Upon bolting the GTR1 and GTR2 transporters mediate transport of glucosinolates to the inflorescence rather than roots

Abstract

We recently described the glucosinolate transporters GTR1 and GTR2 as actively contributing to the establishment of tissue-specific distribution of the defense compounds glucosinolates in vegetative Arabidopsis plants. Upon bolting and thereby development of the inflorescence and initiation of seed setting, the spatial distribution of glucosinolates does undergo major changes. Here we investigate the role of GTR1 and GTR2 in establishment of glucosinolate source-sink relationships in bolting plants. By in vivo feeding the exogenous p-hydroxybenzylglucosinolate to a rosette leaf or the roots of wildtype and a gtr1 gtr2 mutant, we show that this glucosinolate can specifically translocate from the rosette and the roots to the inflorescence in a GTR1- and GTR2-dependent manner. This marks that, upon bolting, the inflorescence rather than the roots constitute the strongest sink for leaf glucosinolates compared with plants in vegetative state.

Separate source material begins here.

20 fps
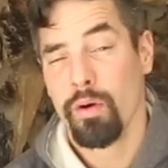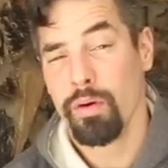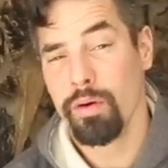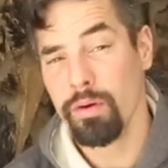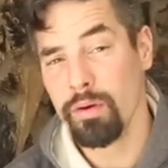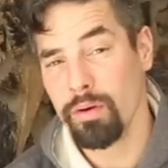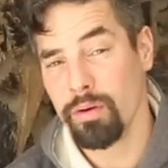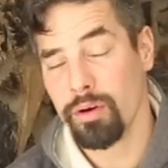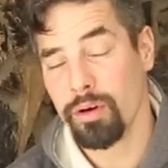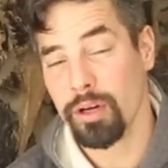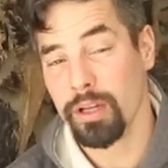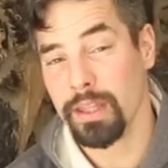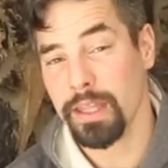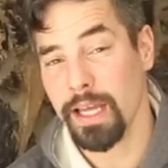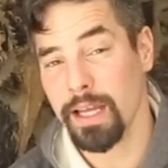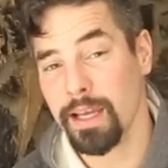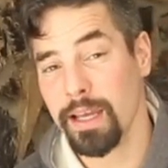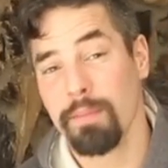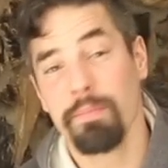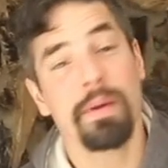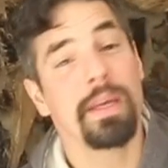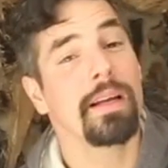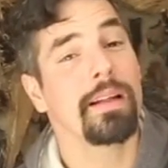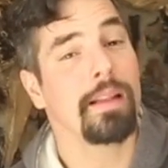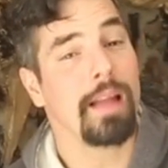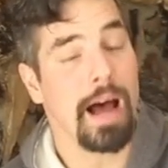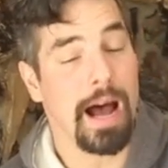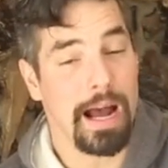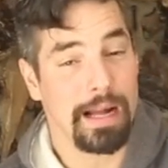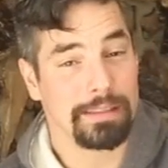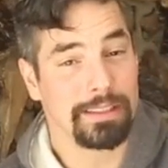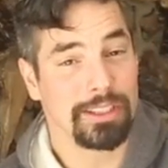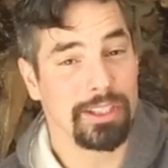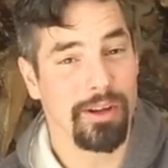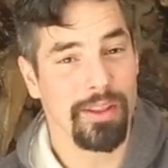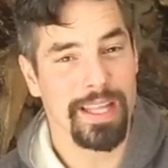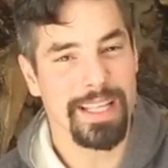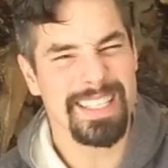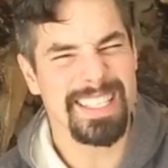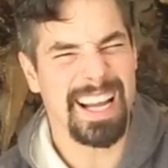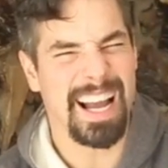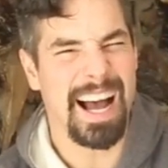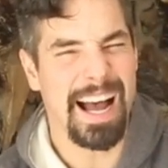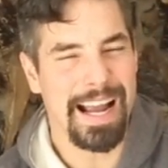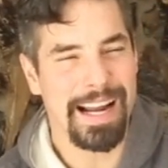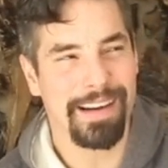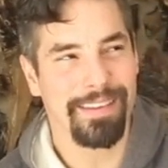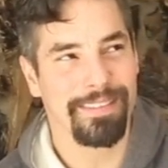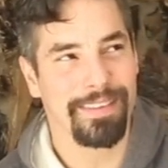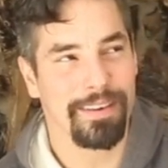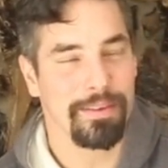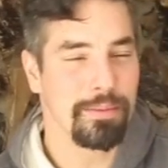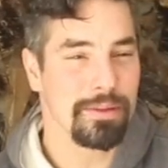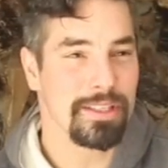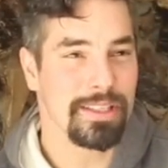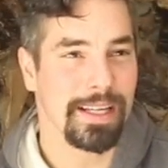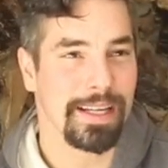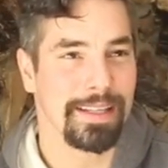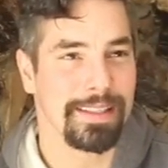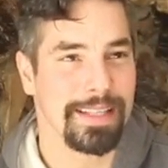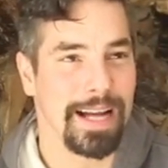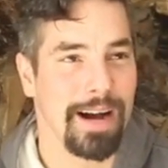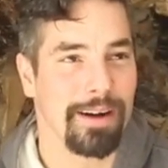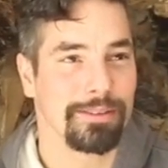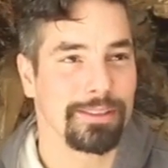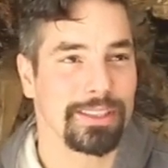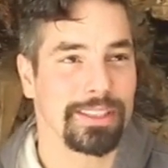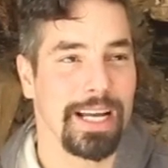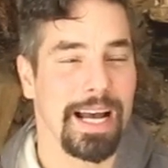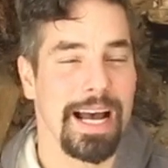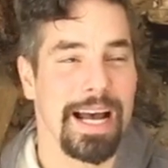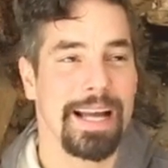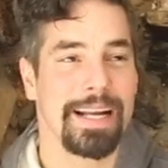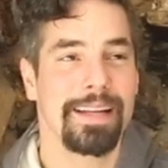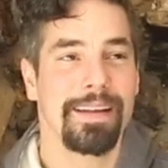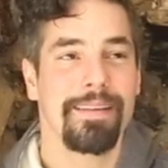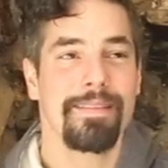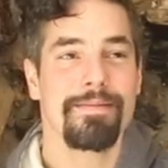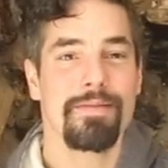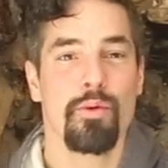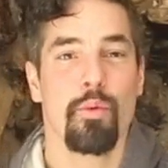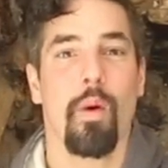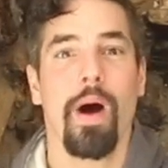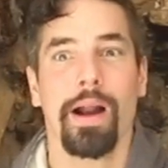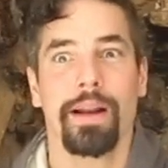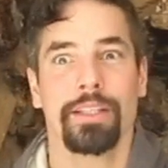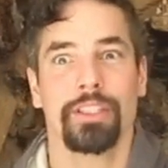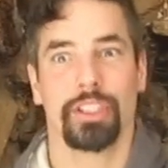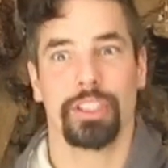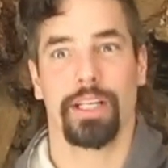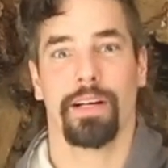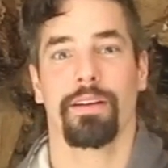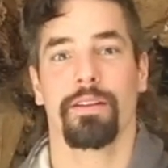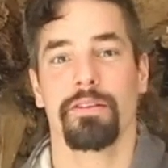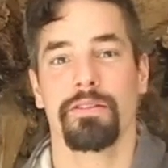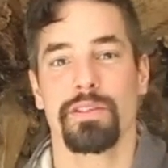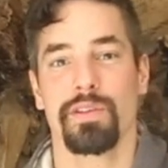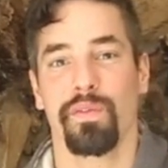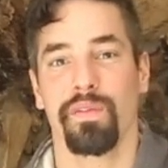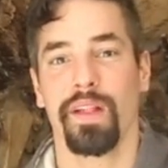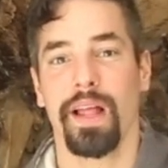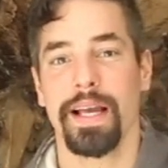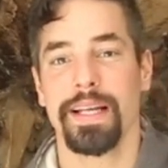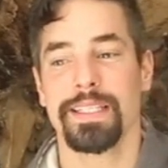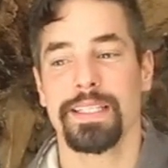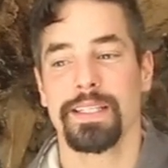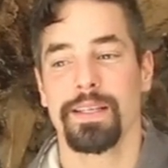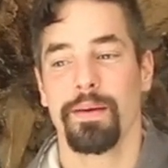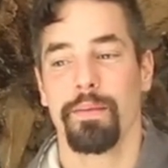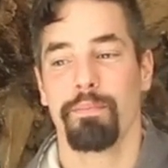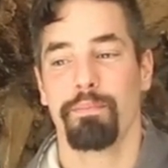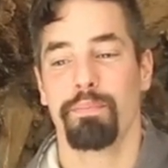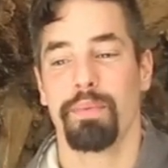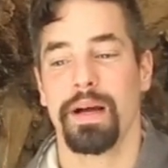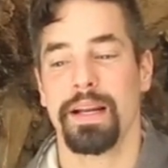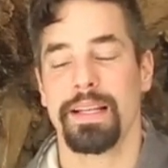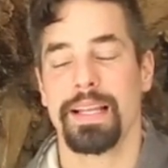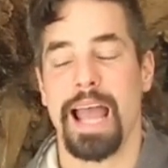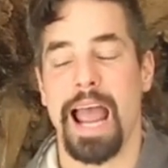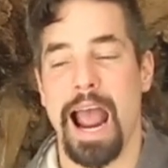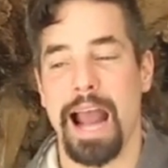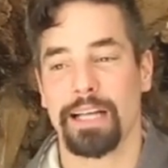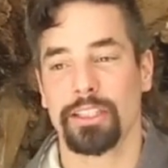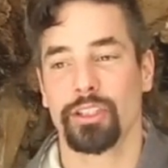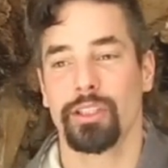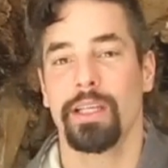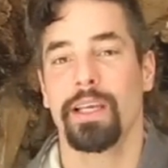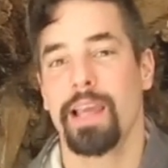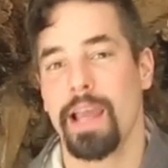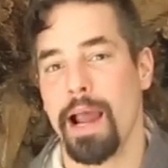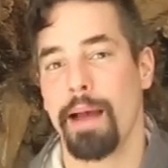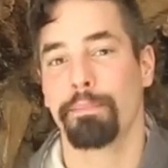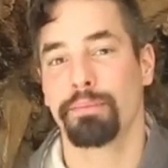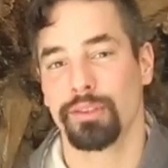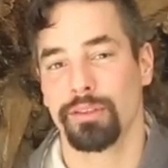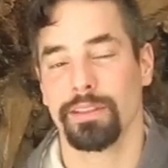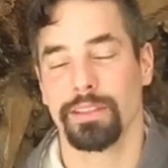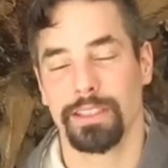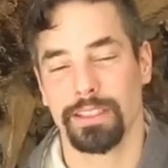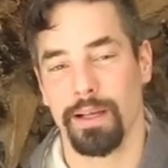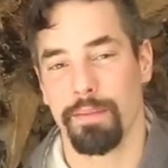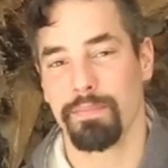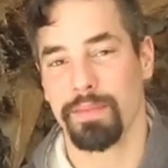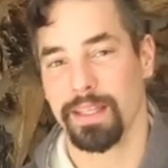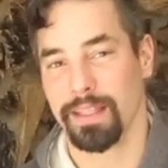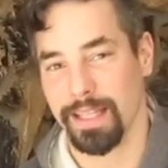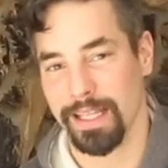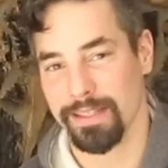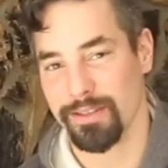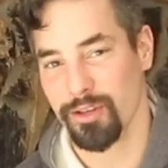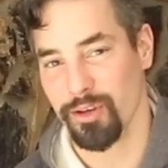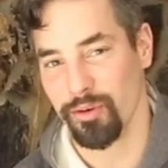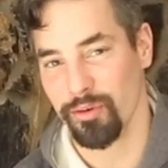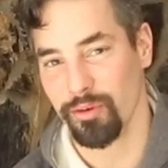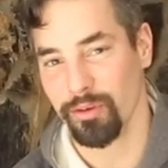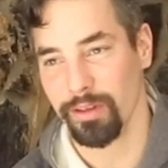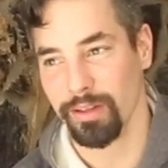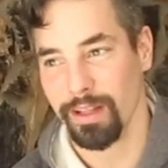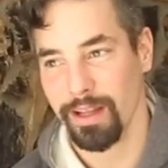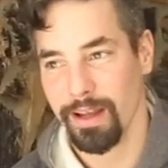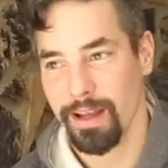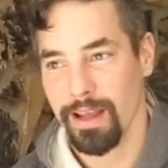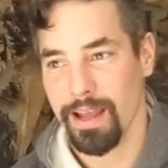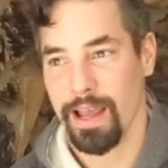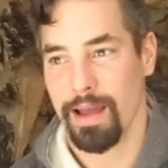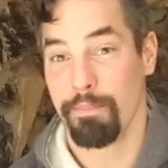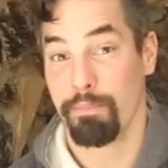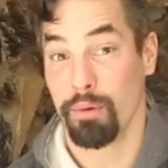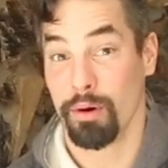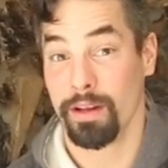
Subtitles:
whew, that can be a lot. So that's kind of almost like a downside. You want to share those flights, but actually capturing something that's cool and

Keywords: Arabidopsis; chemical defense distribution; feeding; glucosinolate; roots; specialized/secondary metabolites; transport.

Figure 1. Distribution of leaf- and root-fed p-hydroxybenzylglucosinolate. Hydroponically grown 5-week-old wildtype (Col-0) and gtr1gtr2 plants were fed with the exogenous p-hydroxybenzylglucosinolate (pOHB) for a total timespan of 72 h. The content of pOHB was analyzed in the separate tissues by HPLC and normalized to the total content of the plant. (A) Infiltration of pOHB to a rosette leaf. (B) Feeding of pOHB to roots by addition of pOHB to the growth media. Total amount of recovered pOHB can be found in Table 1. HAF; hours after feeding, nd; none detected. Solid bars represent wild-type plants and open bars represent the gtr1gtr2 mutant. * P < 0.01 (Student t-test vs corresponding tissue at 48 h. Bars are average, ± SD, n = 10).